[EXERCISE DIRECTIONS]: Although the data below contains pictures, please reproduce only its words, exactly.

[DATA]:
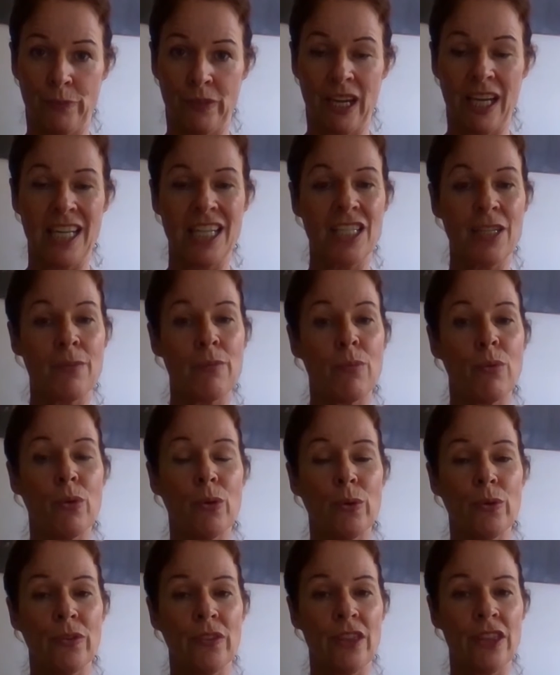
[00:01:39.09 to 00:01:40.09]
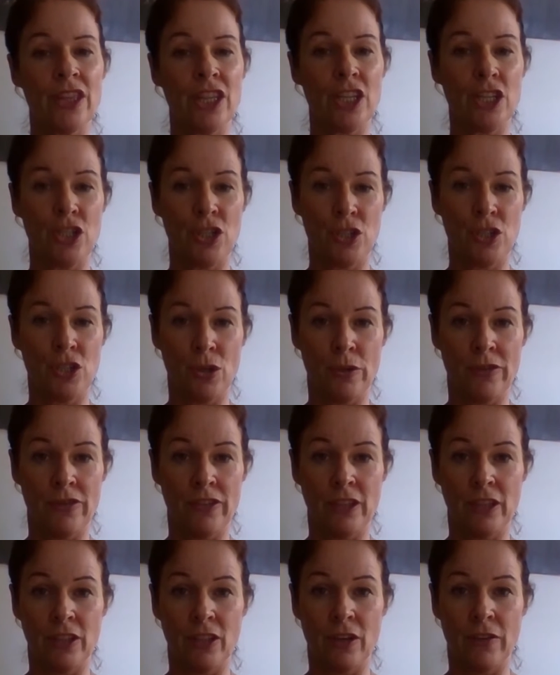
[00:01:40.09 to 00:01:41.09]
And it's important that they do
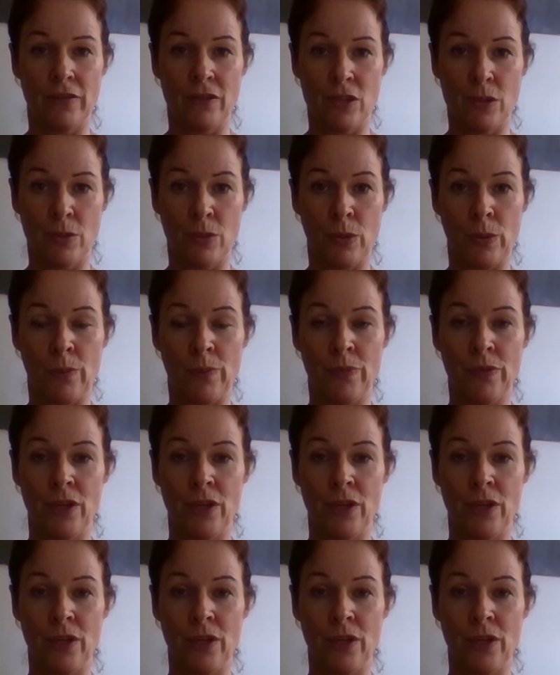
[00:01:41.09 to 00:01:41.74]
feel comfortable.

[SOLVED EXERCISE]:
[00:01:39.09 to 00:01:40.09]
[00:01:40.09 to 00:01:41.09]
And it's important that they do
[00:01:41.09 to 00:01:41.74]
feel comfortable.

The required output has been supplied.